Six millions de jeunes Kenyans arrivent cette année en âge de voter, alors que se profilent le 9 août des scrutins présidentiel et législatif dominés par les thèmes de l'économie et du chômage, auxquels s'ajoute cette année la pandémie de coronavirus.
Mais nombre d'entre eux montrent un intérêt restreint pour la politique, hantée par une élite jugée inapte et corrompue.
"Je ne suis pas vraiment sûre que je vais aller voter", confie à l'AFP Renee Joanne, une étudiante de 22 ans, qui fait la queue pour s'inscrire sur les listes électorales.
"Même si vous votez, les dirigeants restent toujours les mêmes, et je ne pense pas que cela changera cette année", regrette-t-elle.
Ces derniers mois, des analystes ont laissé entendre que le "facteur jeunesse" pourrait être un remède aux politiques souvent toxiques menées au Kenya.
Des observateurs estiment que le vote de 2022 pourrait changer la donne actuelle avec des jeunes moins enclins à s'identifier selon des lignes et appartenances ethniques.
Ils devront peut être patienter.
- Spectacle affligeant -
Un exercice d'inscription de masse à l'échelle nationale pour enregistrer de nouveaux électeurs a donné des résultats peu probants, atteignant seulement 40% de son objectif, selon la Commission électorale indépendante, l'organisme de réglementation des élections au Kenya.
A travers tout Nairobi, des agents électoraux ont attendu des heures pour que de nouveaux électeurs se présentent, comptabilisant parfois une seule personne à l'issue d'une journée entière alors que les centres d'inscription restaient obstinément vides.
Ce terne résultat faisait pourtant suite à des efforts concertés des autorités locales pour motiver de jeunes électeurs potentiels.Les fonctionnaires d'un comté ont même offert aux employés du gouvernement deux semaines de congés afin qu'ils puissent mettre à profit cette période pour encourager des membres de la famille et des amis à s'inscrire.
Les partis politiques ne sont pas en reste.
Ainsi le Parti communiste du Kenya, un nouveau venu sur la scène politique, a même tenté de mobiliser la jeunesse avec une chanson, une sorte de rap de rue, pour l'inciter à voter en août.
"Ils nous ont menti, n'ont jamais fait leur travail.Quand nous mangeons des os, ils mangent la viande.Ils ont du ventre à cause de l'argent qu'ils nous ont volé", rappent les chanteurs, exhortant les jeunes énervés à sortir et à voter.
Mais leur public est indifférent.
Bien que les moins de 35 ans représentent les trois quarts de la population du Kenya, beaucoup pensent qu'ils ont peu de pouvoir pour influencer les résultats électoraux.
- "Echec national"-
L'analyste politique Macharia Munene estime que cette apathie reflète un "échec national" à inculquer un "sens de l'obligation civique" aux jeunes.
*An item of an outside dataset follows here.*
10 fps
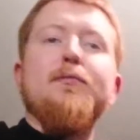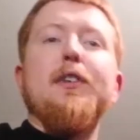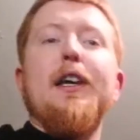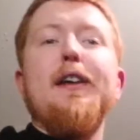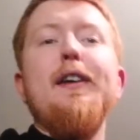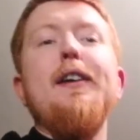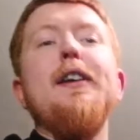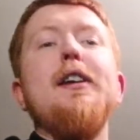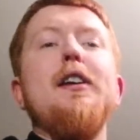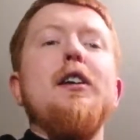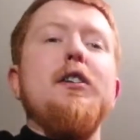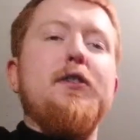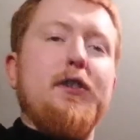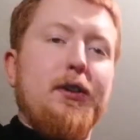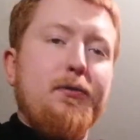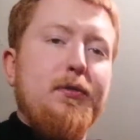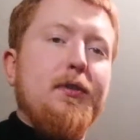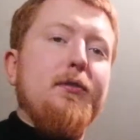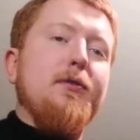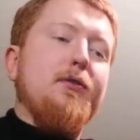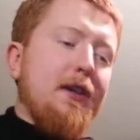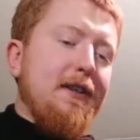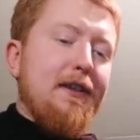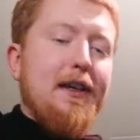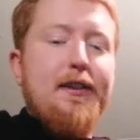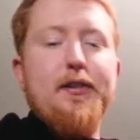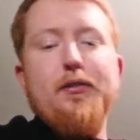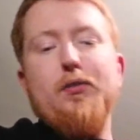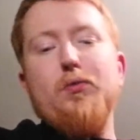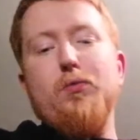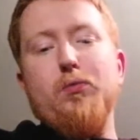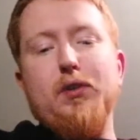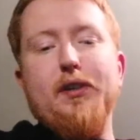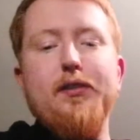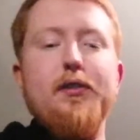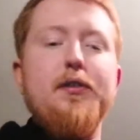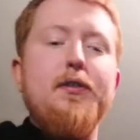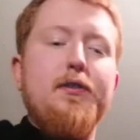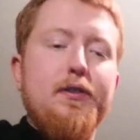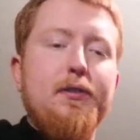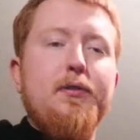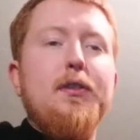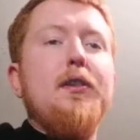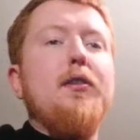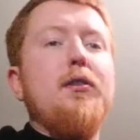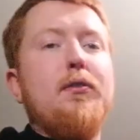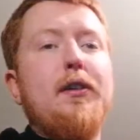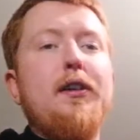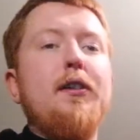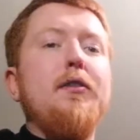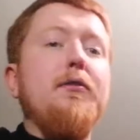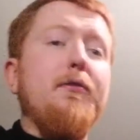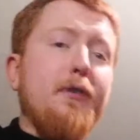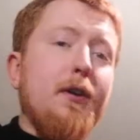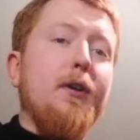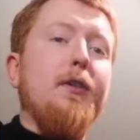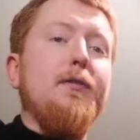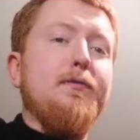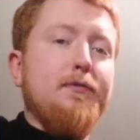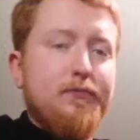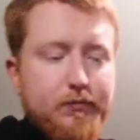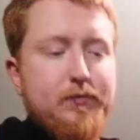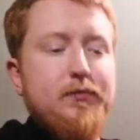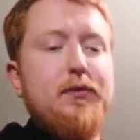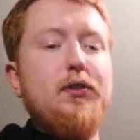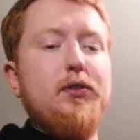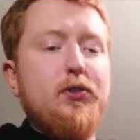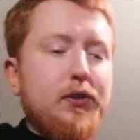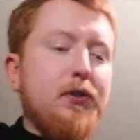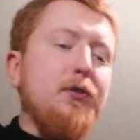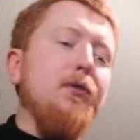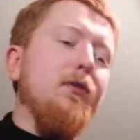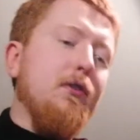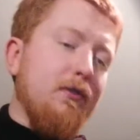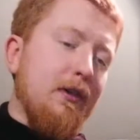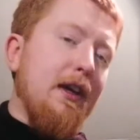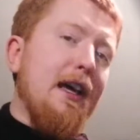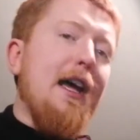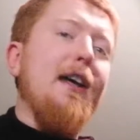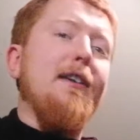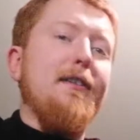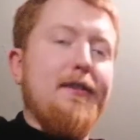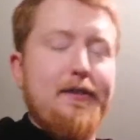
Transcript: Okay, so let's try it together. 1, 2, 3, 4. 2, 3 and.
"Quand vous regardez le genre de choses que nous enseignons à l'école, il y a peu de choses sur la responsabilité nationale ou l'identité nationale", dit-elle à l'AFP.
D'ores et déjà, la course présidentielle s'annonce comme un duel opposant le vice-président William Ruto et le quadruple candidat à la présidence Raila Odinga.
Ruto a été initialement nommé par le président Uhuru Kenyatta comme son successeur, mais a été écarté après que Kenyatta et Odinga ont forgé une alliance en 2018.
L'homme de 55 ans espère que son parcours marqué par la misère trouvera un écho auprès de la jeunesse kényane, s'affichant comme le porte-parole de ceux qui tentent de joindre les deux bouts dans un pays gouverné par "dynasties".
Les familles Kenyatta et Odinga ont dominé la politique kényane depuis l'indépendance en 1963.
Certains électeurs potentiels disent que l'apathie envers la politique doit cesser si le Kenya veut progresser.
Gideon Ochieng fait partie d'une poignée de personnes qui a ajouté son nom sur les registres électoraux à Kariobangi South la semaine dernière.
"Je ne sais pas ce qu'il est advenu de la jeunesse", dit-il à l'AFP, s'exprimant en sheng, un argot local populaire auprès des jeunes urbains.
"Il y a ceux qui disent que s'inscrire ou voter est une perte de temps (...) certains d'entre eux veulent du changement, mais ils ne veulent pas voter", regrette ce jeune de 25 ans.
Mais changer les perceptions sera une tâche ardue, de nombreux jeunes exprimant un sentiment de désespoir face au monde politique.
Caroline Wanjiru, 25 ans, assure qu'elle avait de grandes attentes lorsqu'elle a voté pour la première fois en 2017.
"Je pensais que les dirigeants apporteraient des changements mais ils m'ont déçue"."Pourquoi voter alors qu'ils voleront encore ?", souffle-t-elle.